During induction, medics teach first aid and general expedition health to managers and volunteers, as some groups do not have a medic. Education was fundamental throughout the expedition and needed to be tailored to the particular environment. For example, living with families meant that hand hygiene and bleaching utensils was essential to reduce the chances of contracting gastroenteritis.

As field base medic I travelled to groups without a medic and held medical clinics in remote locations, as well as giving telephone advice, which was a new and rewarding challenge. The main medical problems I encountered were diarrhoea and vomiting, fever, dehydration, rashes, skin infections, wound care, scorpion stings, and mental health problems. Expeditions can be stressful so this latter problem was common, ranging from homesickness to severe depression.

Washing a volunteer’s vomit covered clothes and bleaching floors to help reduce a diarrhoea and vomiting outbreak were jobs I hadn’t anticipated. On site you are often the only Raleigh medic available and your nearest medical colleague can be several hours away. However, I was always able to contact the field base medic to discuss patients and get a second opinion (either via mobile, or satellite phone if there was poor reception). Being able to discuss patients with other medics meant that I never felt isolated, and preparing detailed casualty evacuation plans reassured me that I knew how I could get to the nearest health facility if needed.

Foot care

During trekking, foot care and general hygiene advice was essential. In the first few days of the trek we covered feet, hips, and shoulders with a good quality zinc oxide tape to prevent blisters. We also decided to implement daily foot siestas where everyone had to wash, dry, and talc their feet, and as a result we avoided any major foot problems.

I missed out on the usual highlights of a trip to Tanzania such as a safari, climbing Kilimanjaro, or a visit to the island of Zanzibar. However, I had an incredible experience working with inspirational people. I gained valuable experience as a leader and working alongside others in a management team. As I was a similar age to some of the volunteers, one of my main challenges was gaining the authority to lead the team.
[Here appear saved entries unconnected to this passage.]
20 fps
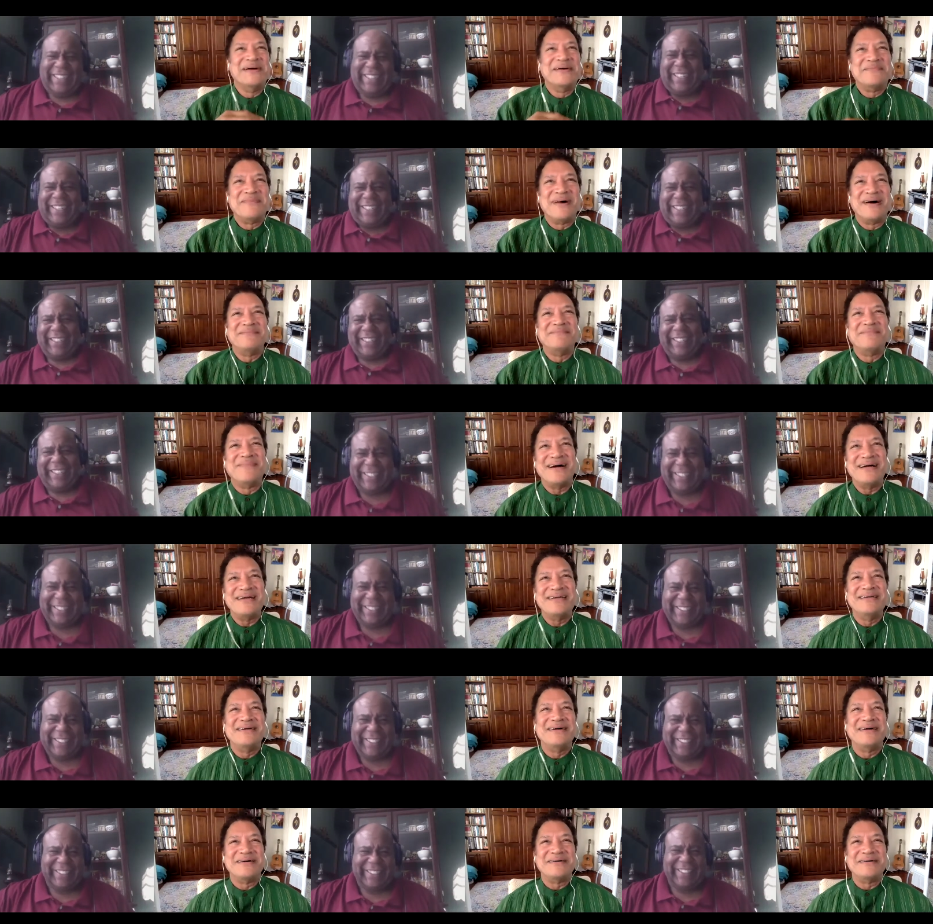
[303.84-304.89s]
Speaker 1: My, my,
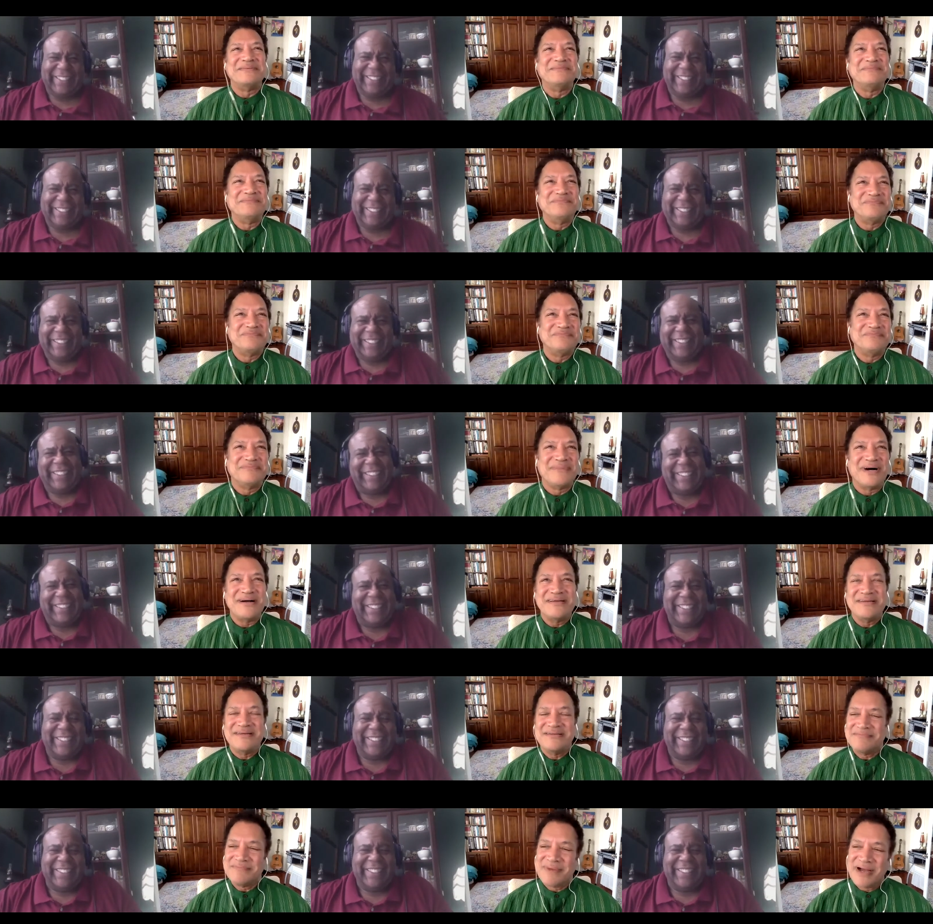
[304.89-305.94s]
um,
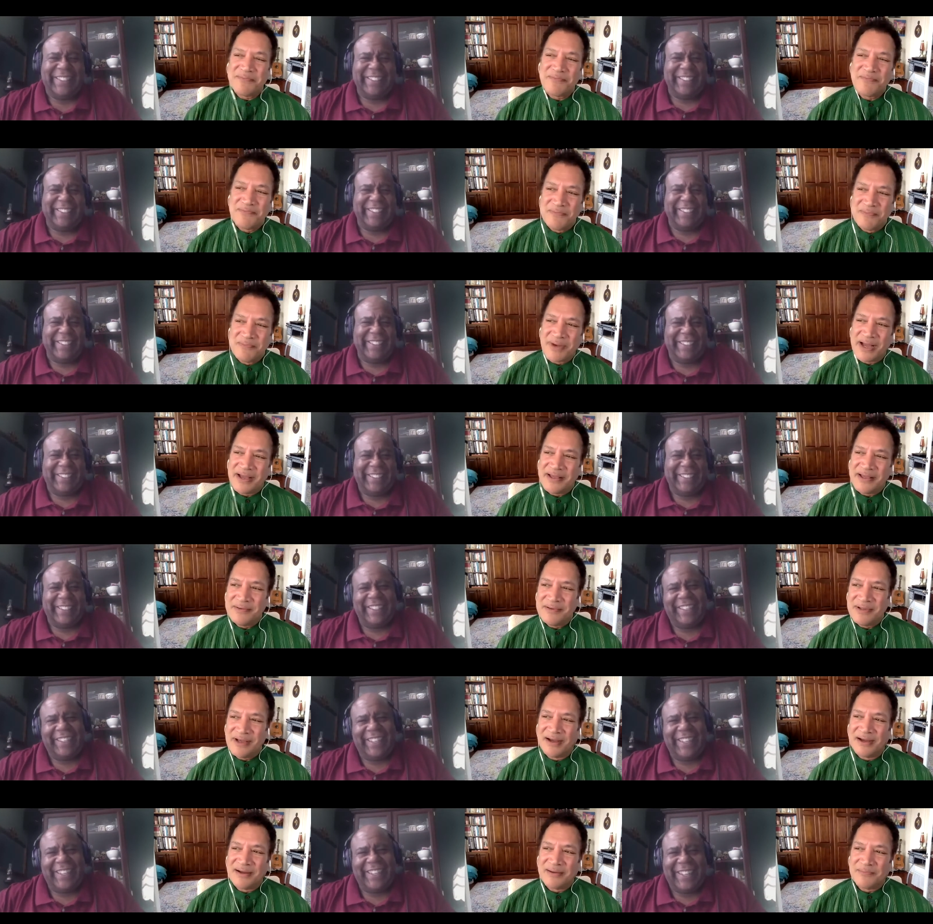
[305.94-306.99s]
my, my, my
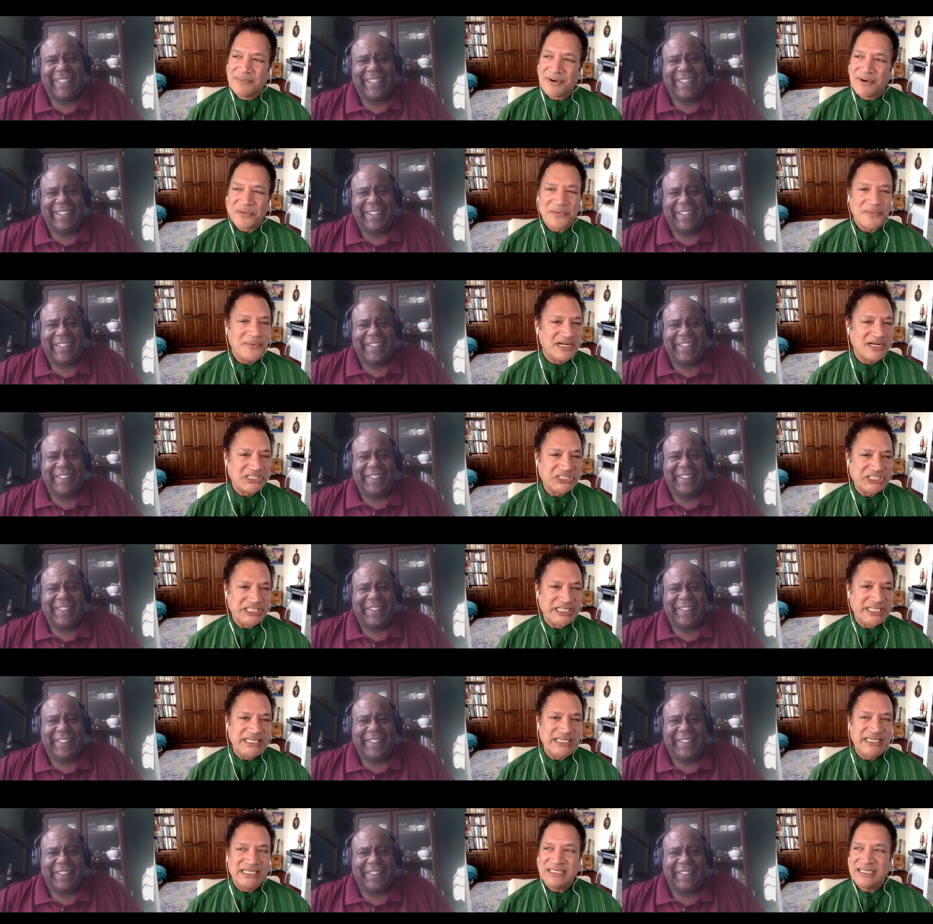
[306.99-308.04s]
uh, brother
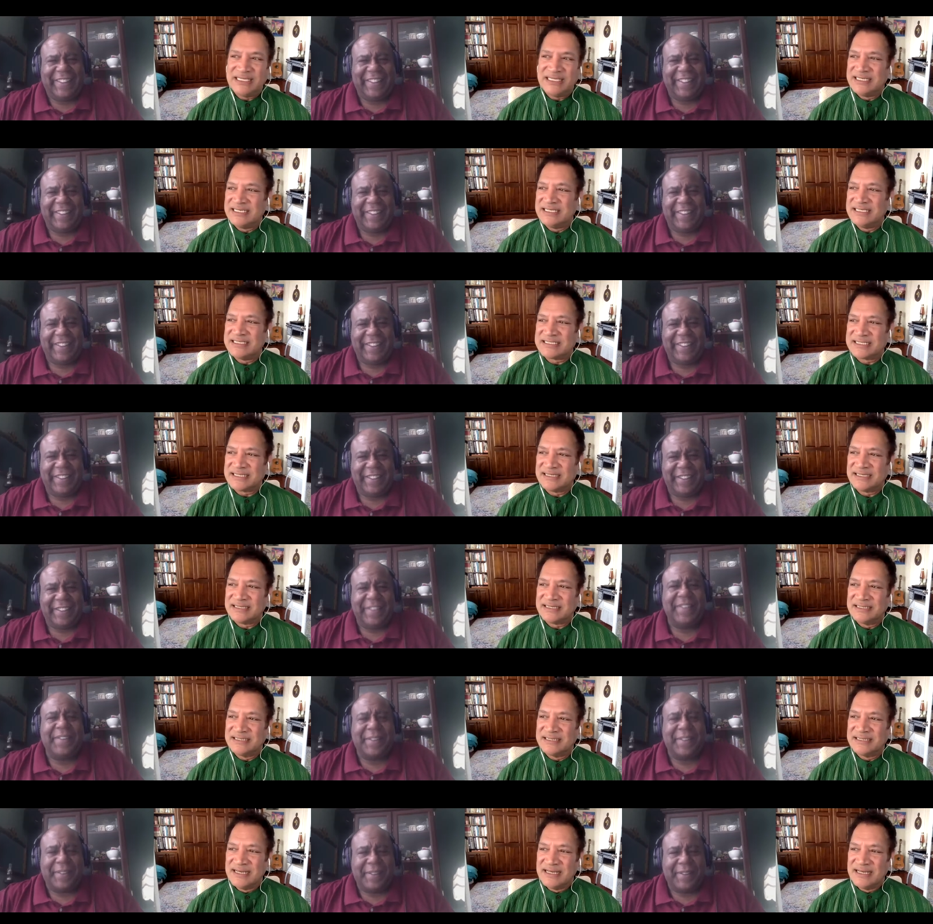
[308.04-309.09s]
Rashid is uh,
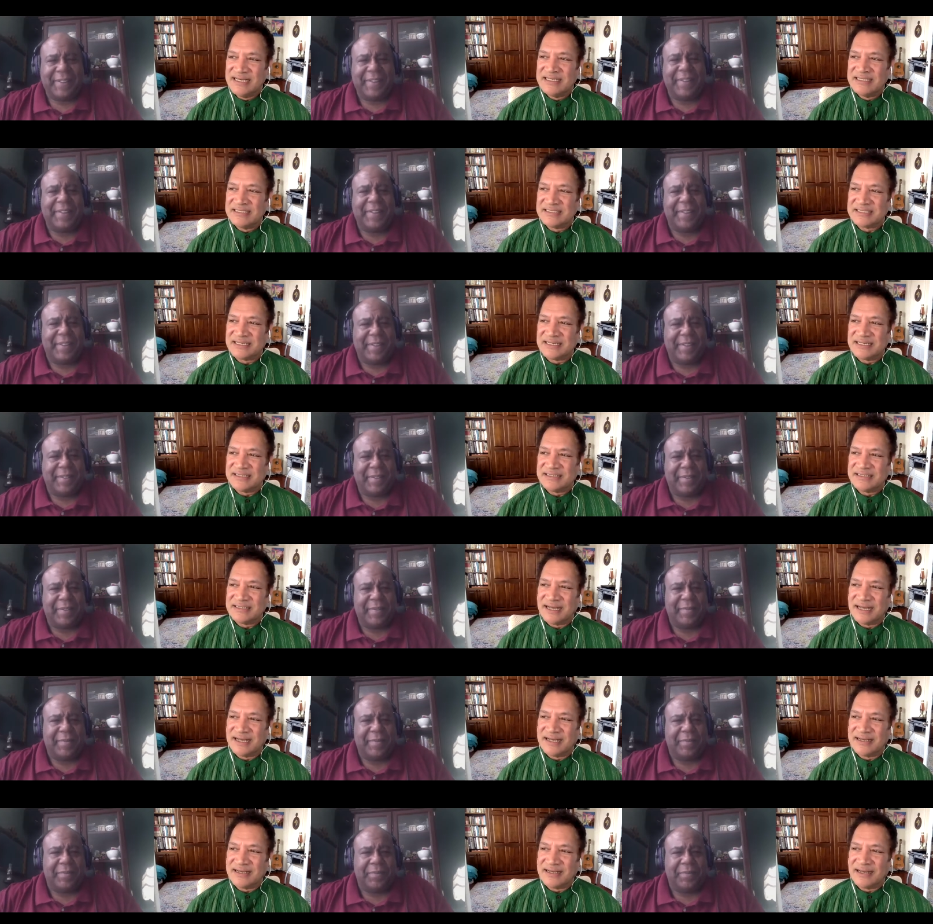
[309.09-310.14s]
is a,
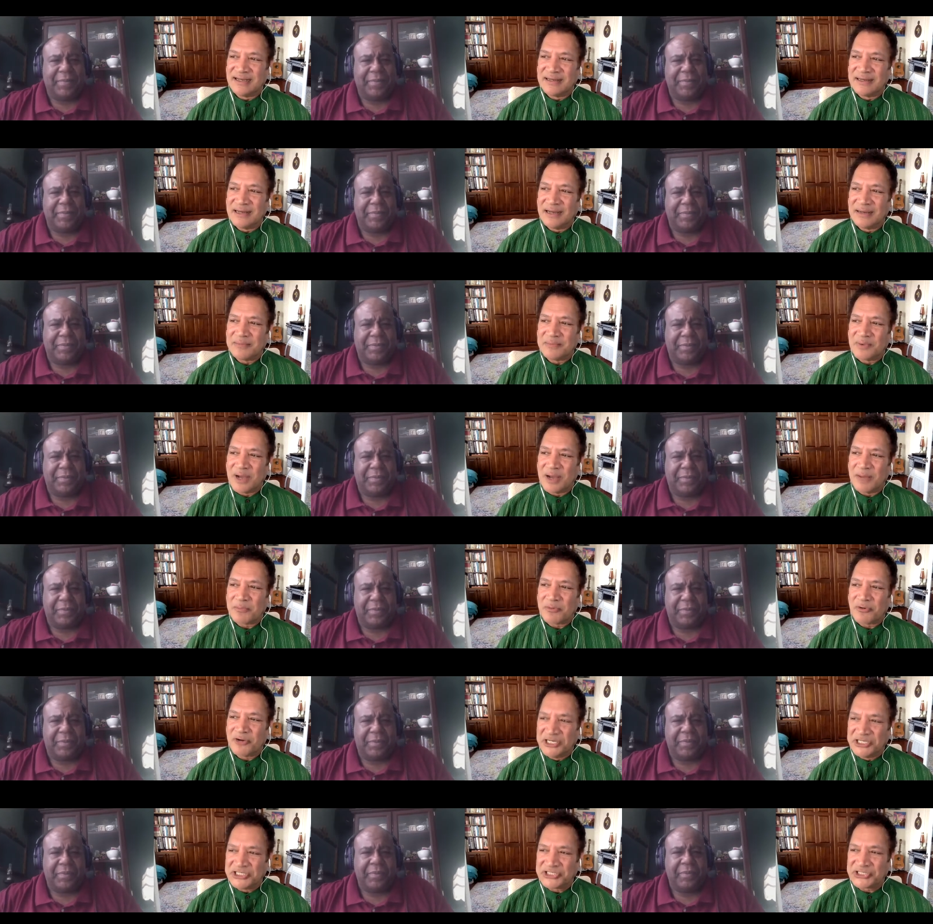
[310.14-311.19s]
a, a
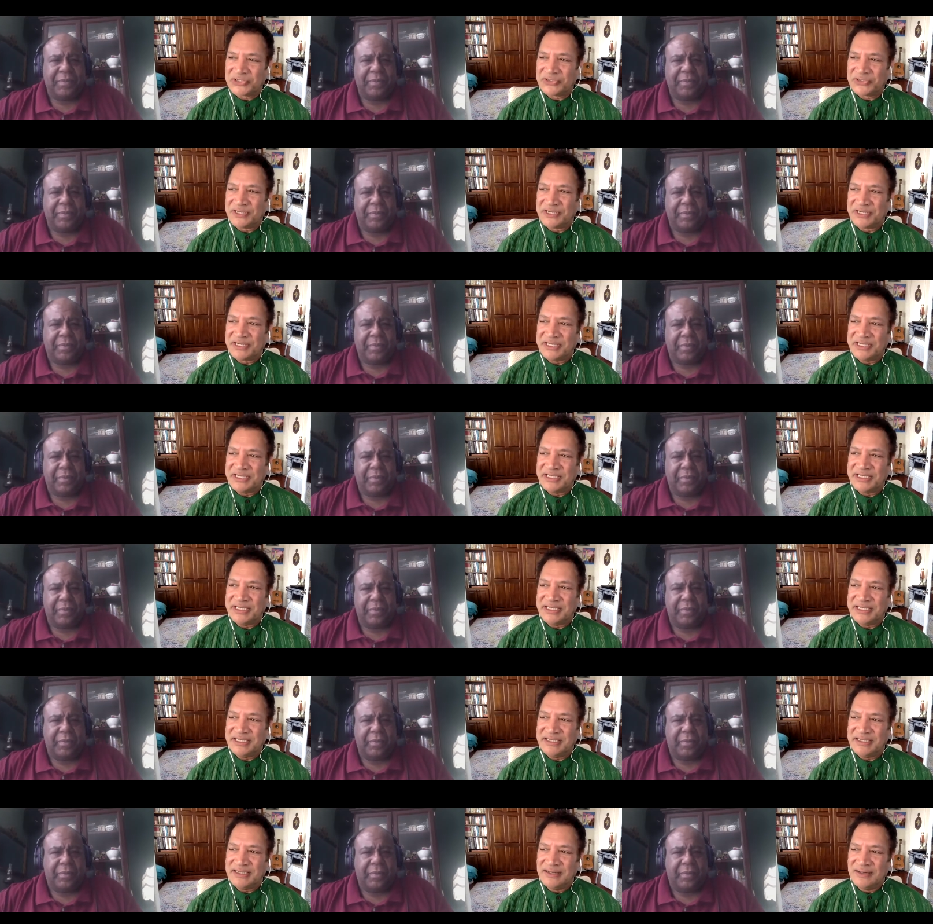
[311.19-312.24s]
preacher, and he
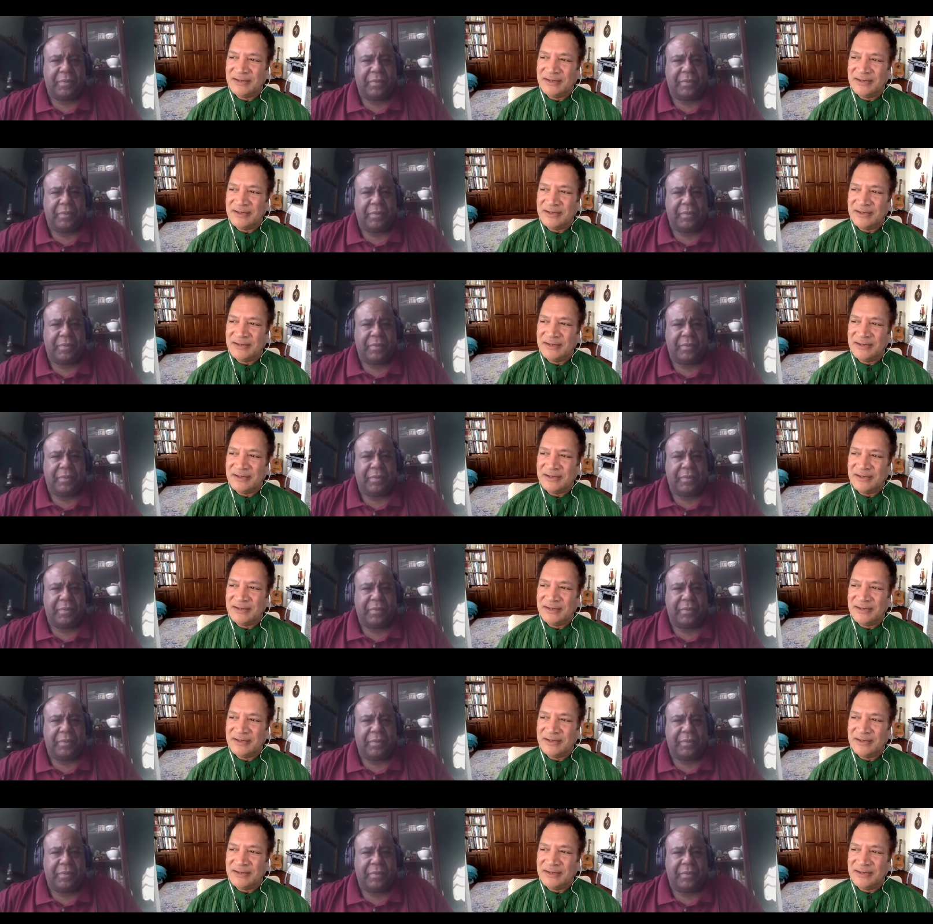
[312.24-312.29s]
he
I learnt to be flexible in difficult and remote environments, and gained independence as a clinician. After this expedition I studied for the diploma in tropical medicine in Liverpool, which covered tropical medicine, child health, parasitology, and public health. I hope to use what I learnt from the diploma and my experience in Tanzania in future expeditions and as a trainee doctor in the United Kingdom, where I hope to specialise in genitourinary medicine.

What to consider before going on a trip

It is important to consider the type of expedition before applying for jobs. Recognising your experience and limitations is fundamental. I had not worked as a doctor outside a hospital or general practice setting so wanted to work with a charity that was well set up in terms of risk assessment, casualty evacuation plans, and support in the UK from abroad.

I also wanted to work with a charity that supplied the medical kit and had other doctors on the expedition. I preferred jobs where the doctor was also a manager so that I could challenge myself not only medically but also on an individual level.

It is important to factor in buying general kit such as walking boots, a rucksack, and a sleeping bag as some expedition kit is quite expensive. Make sure that you also organise professional medical indemnity—some companies will provide a discount for voluntary work.

Competing interests: I continue to do voluntary (unpaid) work at assessment weekends in the UK with Raleigh International and receive travel expenses to get to these events.


  1. Johnson C, Anderson SR, Dallimore J, Winser S, Warrell D, Imray C. Oxford handbook of expedition and wilderness medicine. 2nd ed. Oxford Medical Handbooks, 2015.